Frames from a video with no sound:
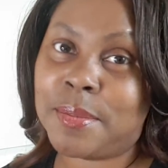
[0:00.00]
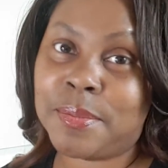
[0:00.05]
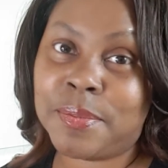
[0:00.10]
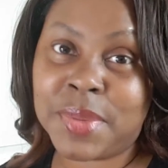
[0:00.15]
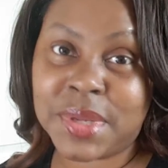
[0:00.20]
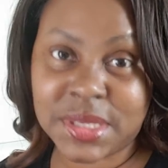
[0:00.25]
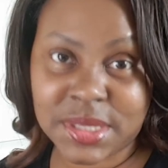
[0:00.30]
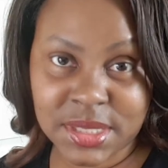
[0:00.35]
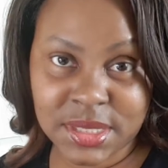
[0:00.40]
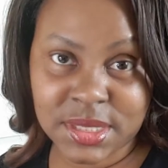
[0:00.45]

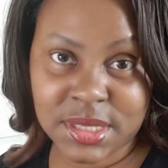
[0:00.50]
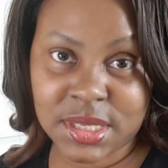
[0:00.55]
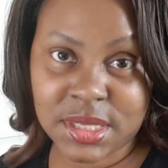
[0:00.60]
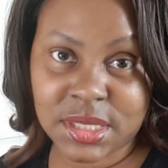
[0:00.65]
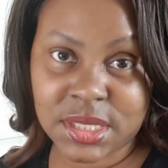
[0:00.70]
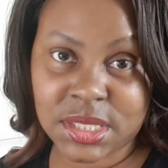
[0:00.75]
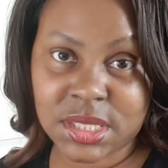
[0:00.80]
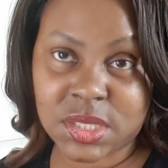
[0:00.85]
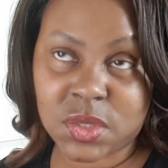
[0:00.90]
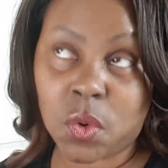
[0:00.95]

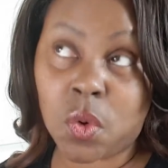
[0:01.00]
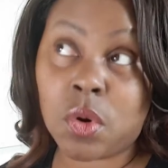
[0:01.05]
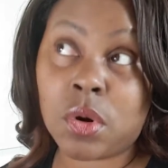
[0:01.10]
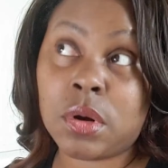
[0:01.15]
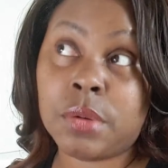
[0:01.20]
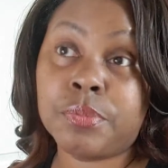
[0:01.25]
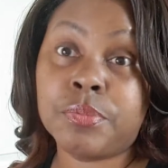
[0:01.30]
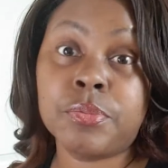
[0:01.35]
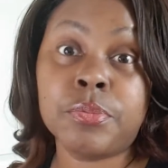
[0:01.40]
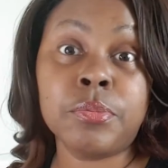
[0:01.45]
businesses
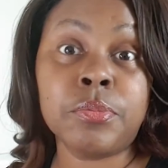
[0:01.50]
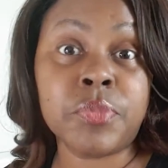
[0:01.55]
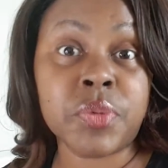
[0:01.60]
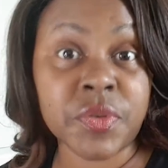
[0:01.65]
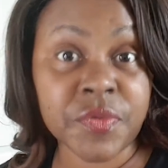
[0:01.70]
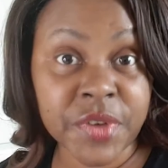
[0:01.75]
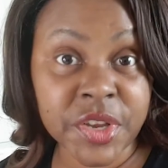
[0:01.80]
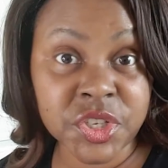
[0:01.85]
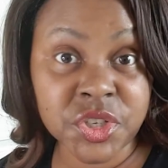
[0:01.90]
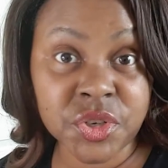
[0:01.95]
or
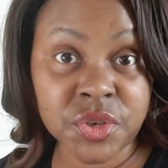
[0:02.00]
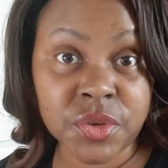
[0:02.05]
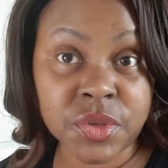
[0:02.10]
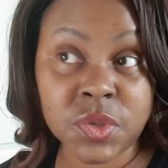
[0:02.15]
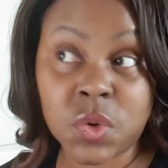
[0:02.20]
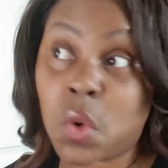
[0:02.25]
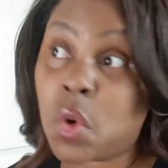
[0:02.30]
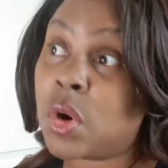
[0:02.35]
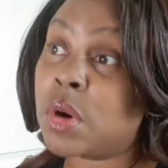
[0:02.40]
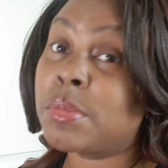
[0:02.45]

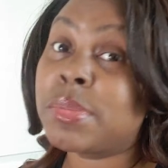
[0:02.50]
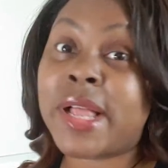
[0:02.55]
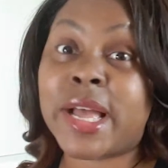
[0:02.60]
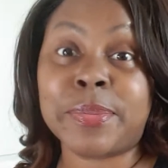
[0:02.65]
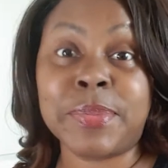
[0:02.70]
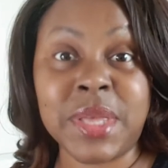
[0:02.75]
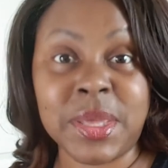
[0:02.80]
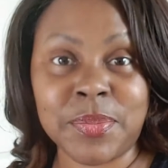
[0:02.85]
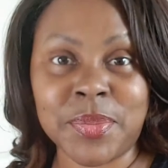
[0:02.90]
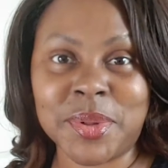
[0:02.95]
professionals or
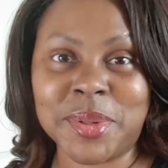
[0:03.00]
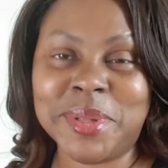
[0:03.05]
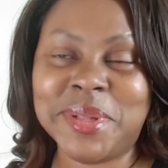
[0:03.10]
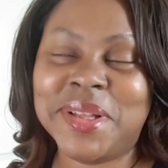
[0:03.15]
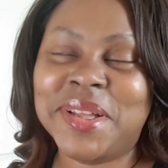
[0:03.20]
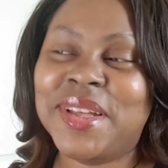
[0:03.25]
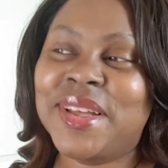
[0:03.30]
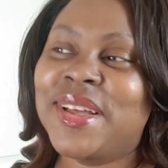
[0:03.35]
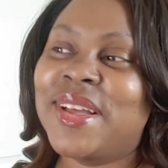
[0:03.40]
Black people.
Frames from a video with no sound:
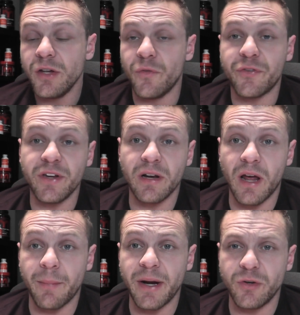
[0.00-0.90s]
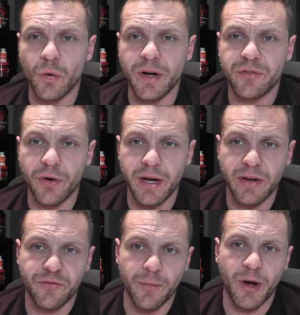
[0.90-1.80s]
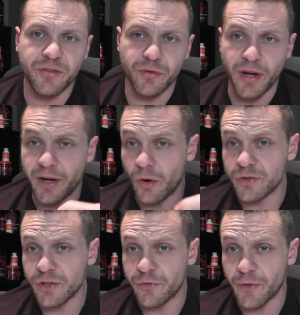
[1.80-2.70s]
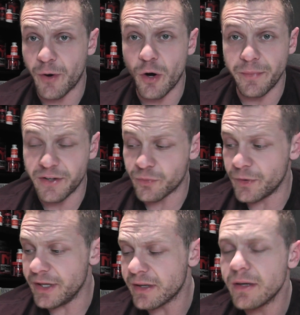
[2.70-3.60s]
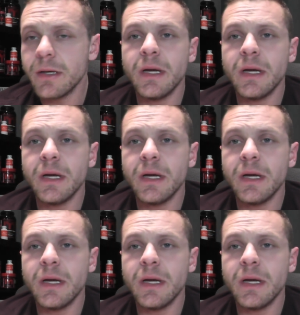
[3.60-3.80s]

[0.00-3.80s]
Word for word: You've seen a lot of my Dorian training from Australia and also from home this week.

┄┄┄┄┄┄┄┄┄┄

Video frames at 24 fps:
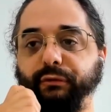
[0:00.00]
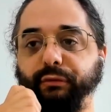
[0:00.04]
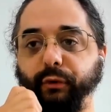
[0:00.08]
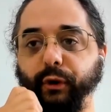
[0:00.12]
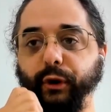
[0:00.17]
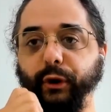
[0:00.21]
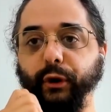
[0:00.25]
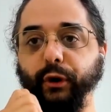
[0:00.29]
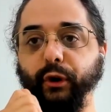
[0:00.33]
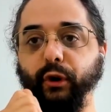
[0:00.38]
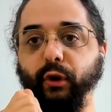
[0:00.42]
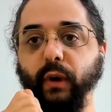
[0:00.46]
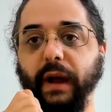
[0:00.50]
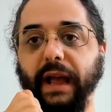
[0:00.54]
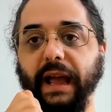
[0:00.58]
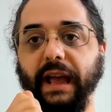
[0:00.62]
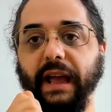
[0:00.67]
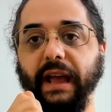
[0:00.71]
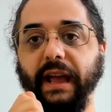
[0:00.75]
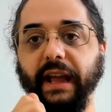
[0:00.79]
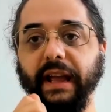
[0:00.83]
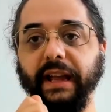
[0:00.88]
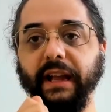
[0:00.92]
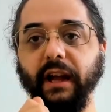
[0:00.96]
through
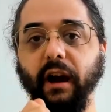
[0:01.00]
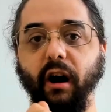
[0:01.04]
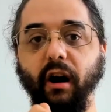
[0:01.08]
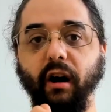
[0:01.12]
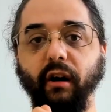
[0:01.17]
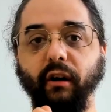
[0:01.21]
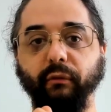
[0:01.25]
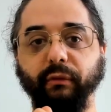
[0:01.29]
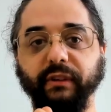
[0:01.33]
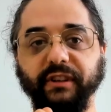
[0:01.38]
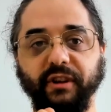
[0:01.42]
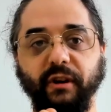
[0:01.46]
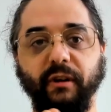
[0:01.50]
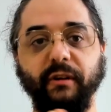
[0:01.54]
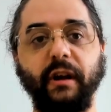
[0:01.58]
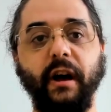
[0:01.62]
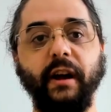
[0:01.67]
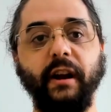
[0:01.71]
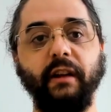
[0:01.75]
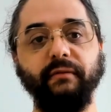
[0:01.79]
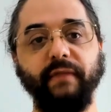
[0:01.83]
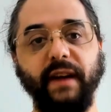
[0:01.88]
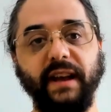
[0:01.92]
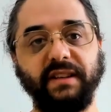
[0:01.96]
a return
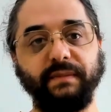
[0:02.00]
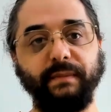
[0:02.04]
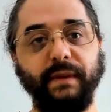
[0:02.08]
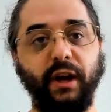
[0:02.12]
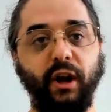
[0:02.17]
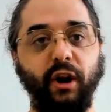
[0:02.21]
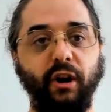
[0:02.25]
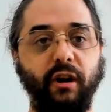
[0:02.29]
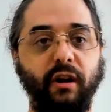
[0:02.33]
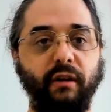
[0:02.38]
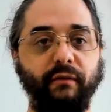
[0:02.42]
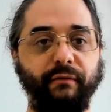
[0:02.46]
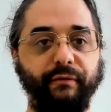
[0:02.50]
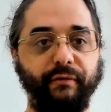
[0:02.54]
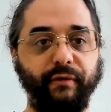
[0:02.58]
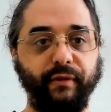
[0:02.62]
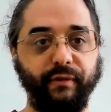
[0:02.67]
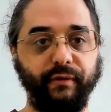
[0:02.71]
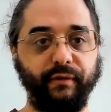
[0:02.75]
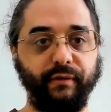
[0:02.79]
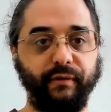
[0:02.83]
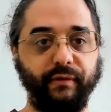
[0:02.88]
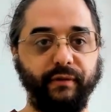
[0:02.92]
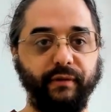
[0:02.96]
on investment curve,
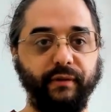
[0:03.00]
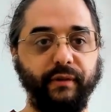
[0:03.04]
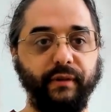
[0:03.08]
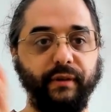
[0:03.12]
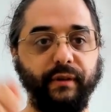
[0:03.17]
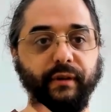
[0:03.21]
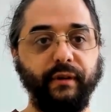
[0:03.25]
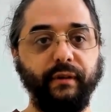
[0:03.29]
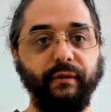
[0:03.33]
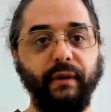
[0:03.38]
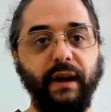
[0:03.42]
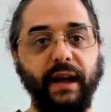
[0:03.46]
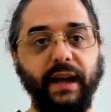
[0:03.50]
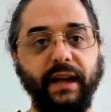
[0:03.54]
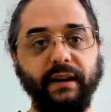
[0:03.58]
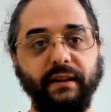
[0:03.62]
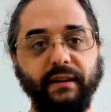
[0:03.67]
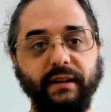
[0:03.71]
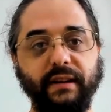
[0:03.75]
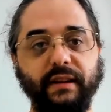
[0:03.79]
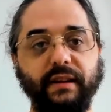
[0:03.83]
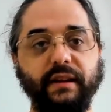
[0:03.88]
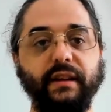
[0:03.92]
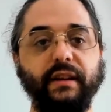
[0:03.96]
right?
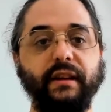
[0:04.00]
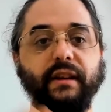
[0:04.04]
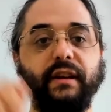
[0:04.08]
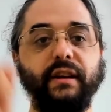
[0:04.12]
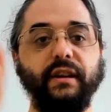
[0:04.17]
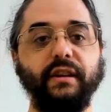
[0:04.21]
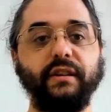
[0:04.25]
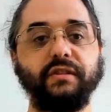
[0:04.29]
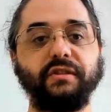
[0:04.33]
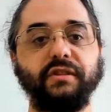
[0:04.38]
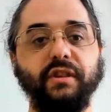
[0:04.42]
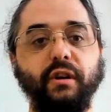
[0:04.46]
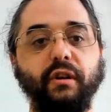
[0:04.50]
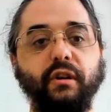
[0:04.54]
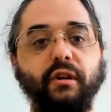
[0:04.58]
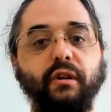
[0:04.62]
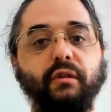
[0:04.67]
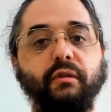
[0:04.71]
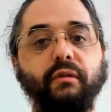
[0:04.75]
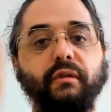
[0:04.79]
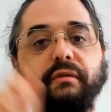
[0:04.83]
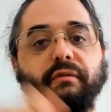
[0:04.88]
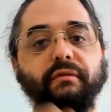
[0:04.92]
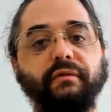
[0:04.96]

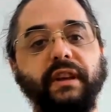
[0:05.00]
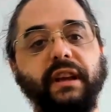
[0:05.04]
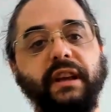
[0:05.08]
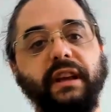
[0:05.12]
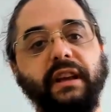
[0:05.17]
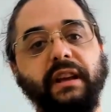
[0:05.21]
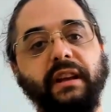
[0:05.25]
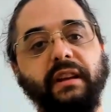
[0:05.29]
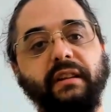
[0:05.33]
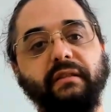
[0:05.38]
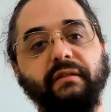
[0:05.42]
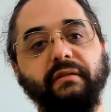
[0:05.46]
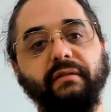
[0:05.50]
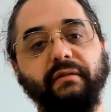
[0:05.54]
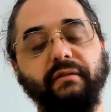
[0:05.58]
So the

┄┄┄┄┄┄┄┄┄┄

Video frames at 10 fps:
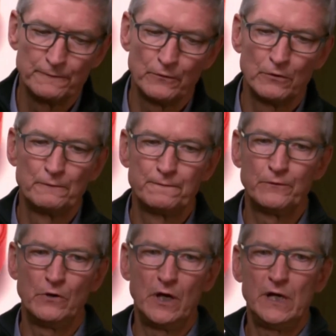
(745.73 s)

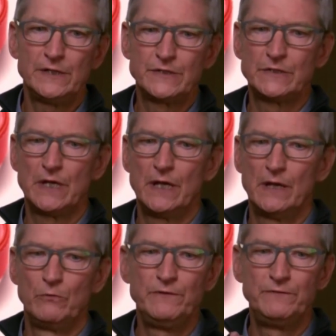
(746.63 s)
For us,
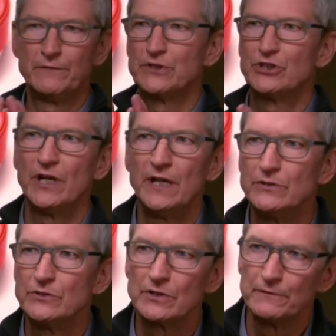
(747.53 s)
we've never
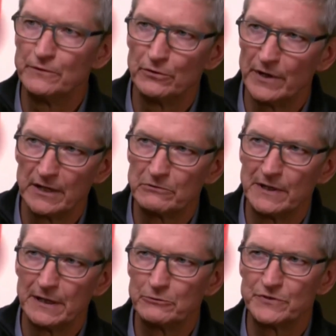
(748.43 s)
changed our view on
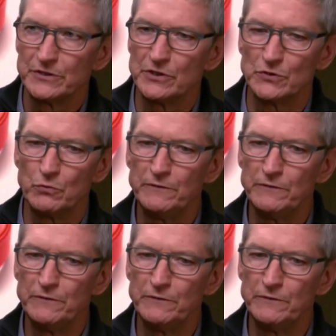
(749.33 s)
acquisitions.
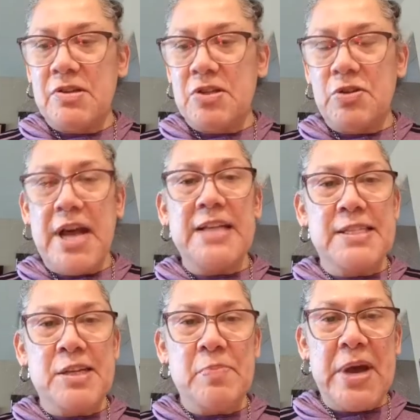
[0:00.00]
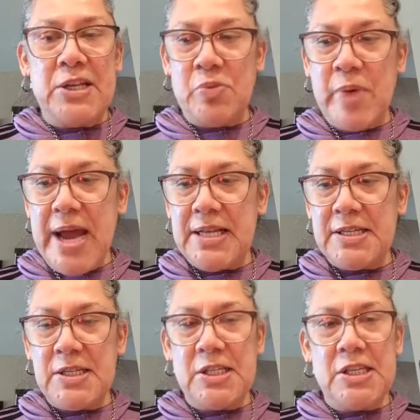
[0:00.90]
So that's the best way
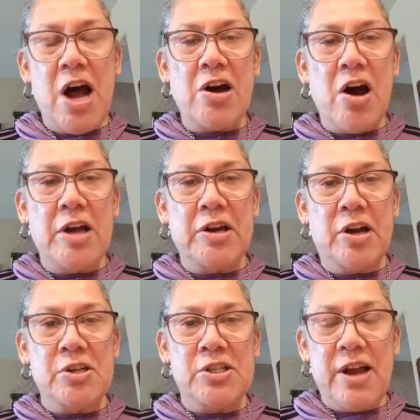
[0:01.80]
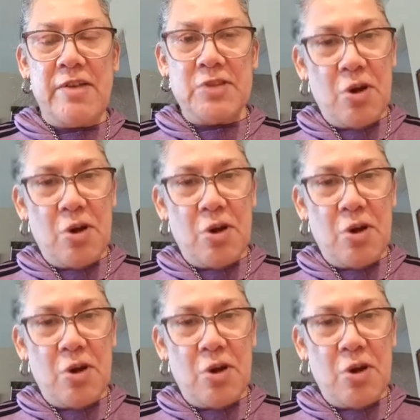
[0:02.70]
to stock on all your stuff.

┄┄┄┄┄┄┄┄┄┄

HOW TO COMPLETE THIS TASK: Every line above from the one with "[0.00-0.90s]" down to the one with "Word for word: You've" must be written out exactly, and no picture may appear.

OUTPUT FOR THIS EXERCISE:
[0.00-0.90s]
[0.90-1.80s]
[1.80-2.70s]
[2.70-3.60s]
[3.60-3.80s]

[0.00-3.80s]
Word for word: You've seen a lot of my Dorian training from Australia and also from home this week.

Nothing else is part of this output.